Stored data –

= = =

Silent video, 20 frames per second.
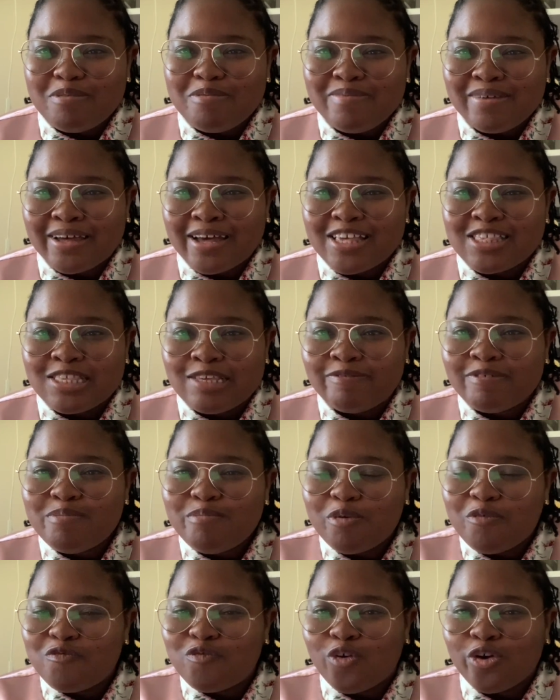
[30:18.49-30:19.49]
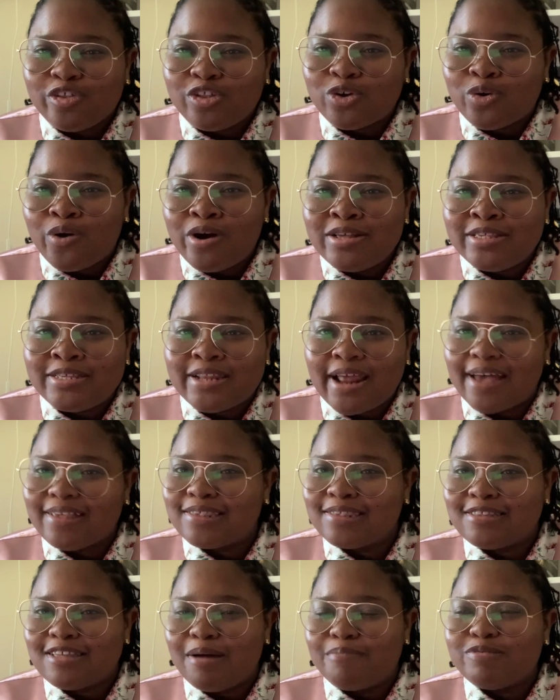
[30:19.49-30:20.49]
because even before the quarantine I used to
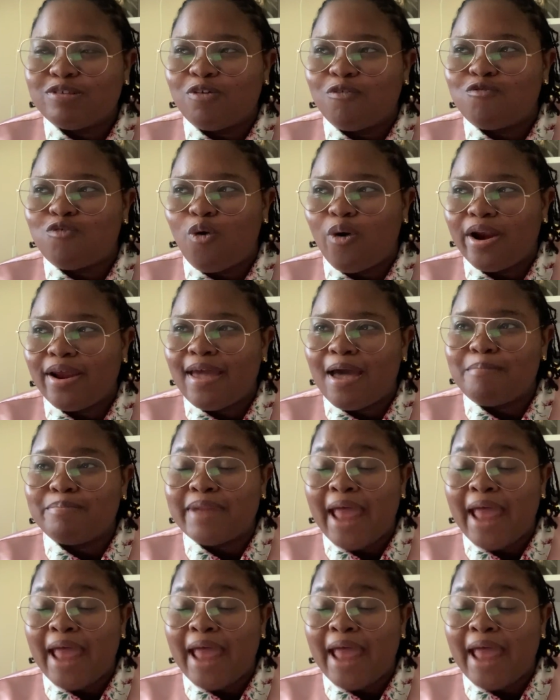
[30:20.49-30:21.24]
stay up till 4 a.m.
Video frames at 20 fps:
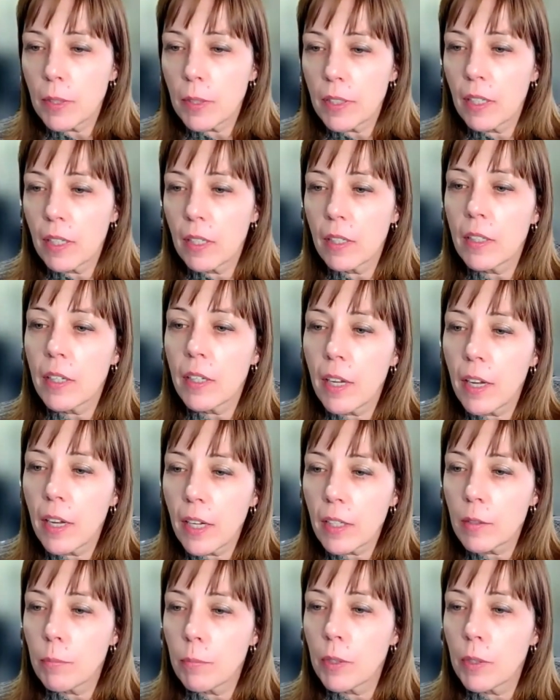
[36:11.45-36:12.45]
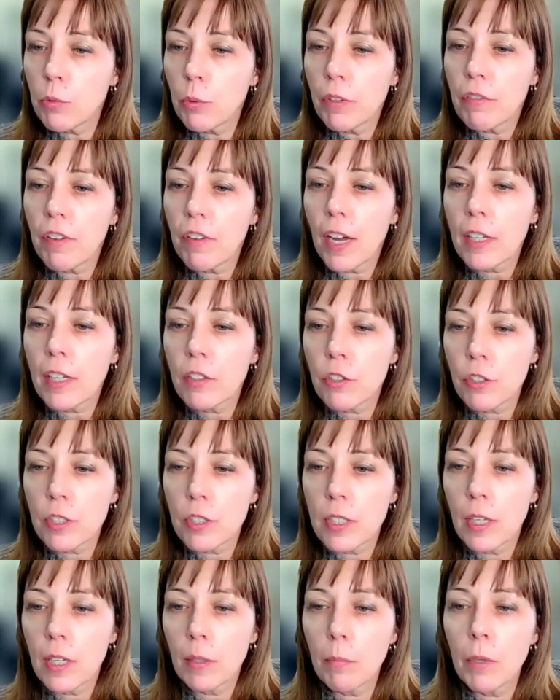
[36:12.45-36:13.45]
delineate between factors
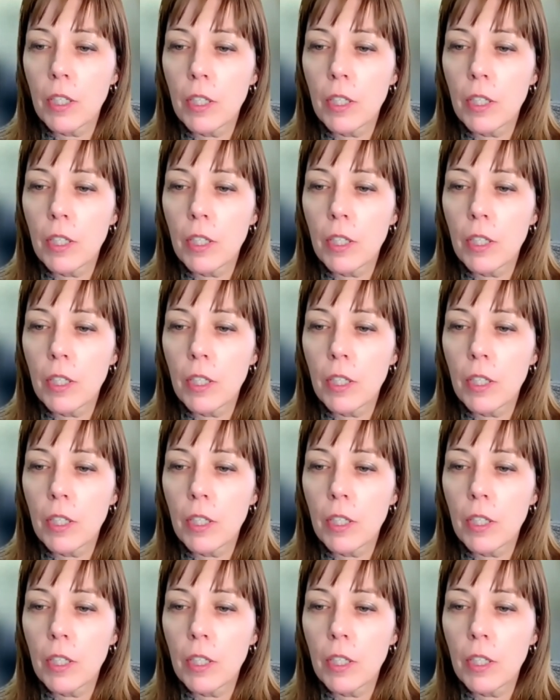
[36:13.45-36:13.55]
that may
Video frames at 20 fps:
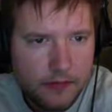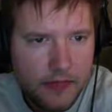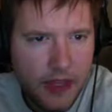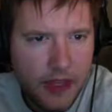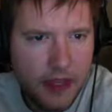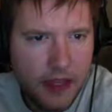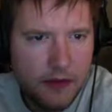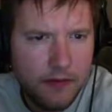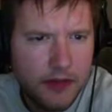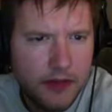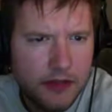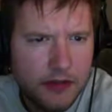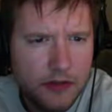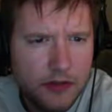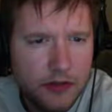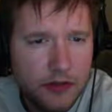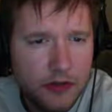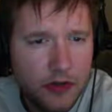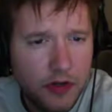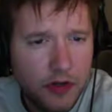investors
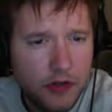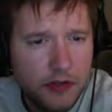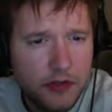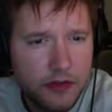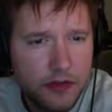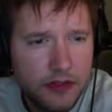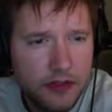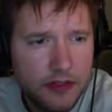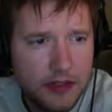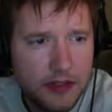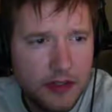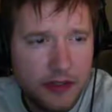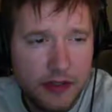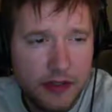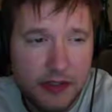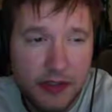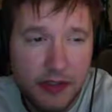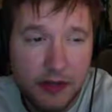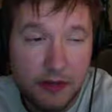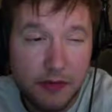should also consider the
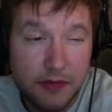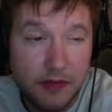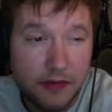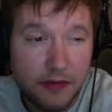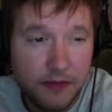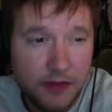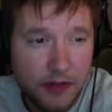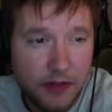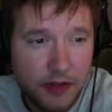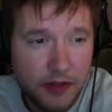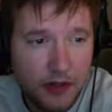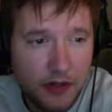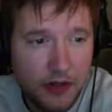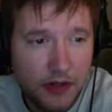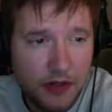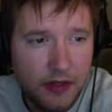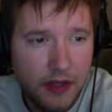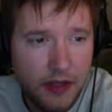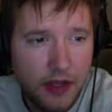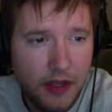sequence of
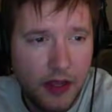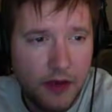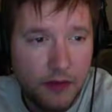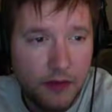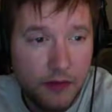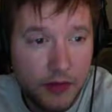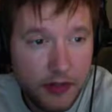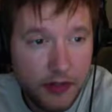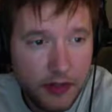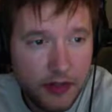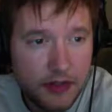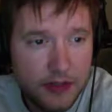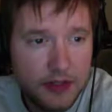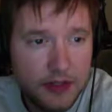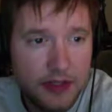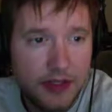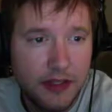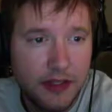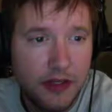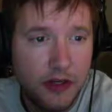returns
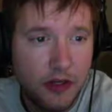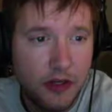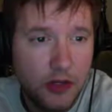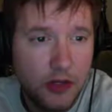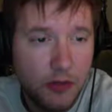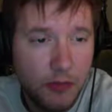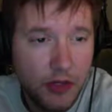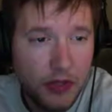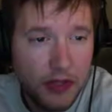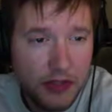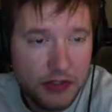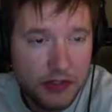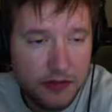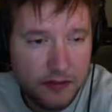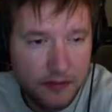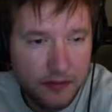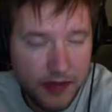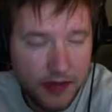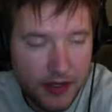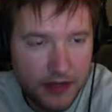in the accumulation
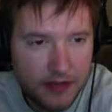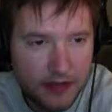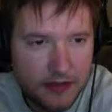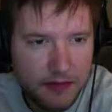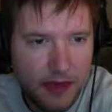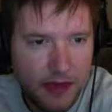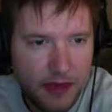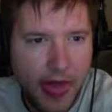phase.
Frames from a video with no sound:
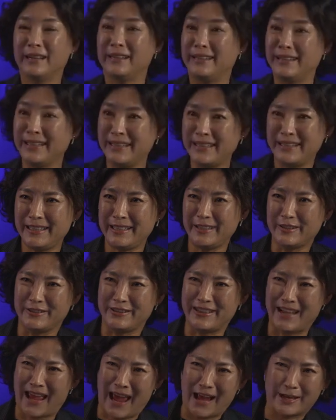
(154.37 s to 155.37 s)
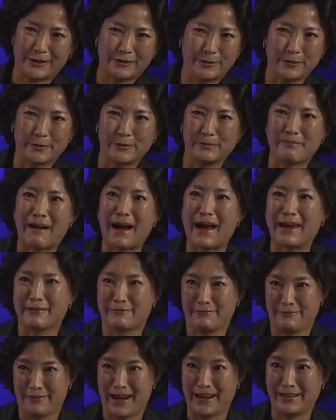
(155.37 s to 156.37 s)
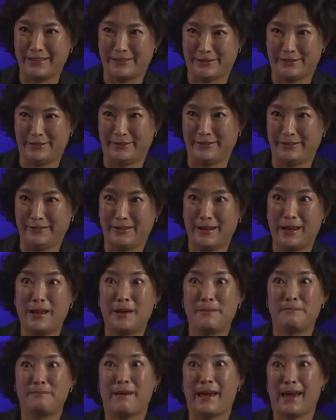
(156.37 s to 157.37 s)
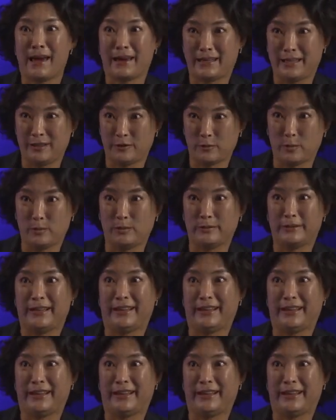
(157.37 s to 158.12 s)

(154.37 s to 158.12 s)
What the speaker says: leading a national migration back in old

= = =

What needs to be done – Exactly the lines above, from the one containing "[36:13.45-36:13.55]" down to the one containing "(154.37 s to 158.12 s)", are to be repeated, including both ends. Pictures are not part of the copy.

Task response –
[36:13.45-36:13.55]
that may
Video frames at 20 fps:
investors
should also consider the
sequence of
returns
in the accumulation
phase.
Frames from a video with no sound:
(154.37 s to 155.37 s)
(155.37 s to 156.37 s)
(156.37 s to 157.37 s)
(157.37 s to 158.12 s)

(154.37 s to 158.12 s)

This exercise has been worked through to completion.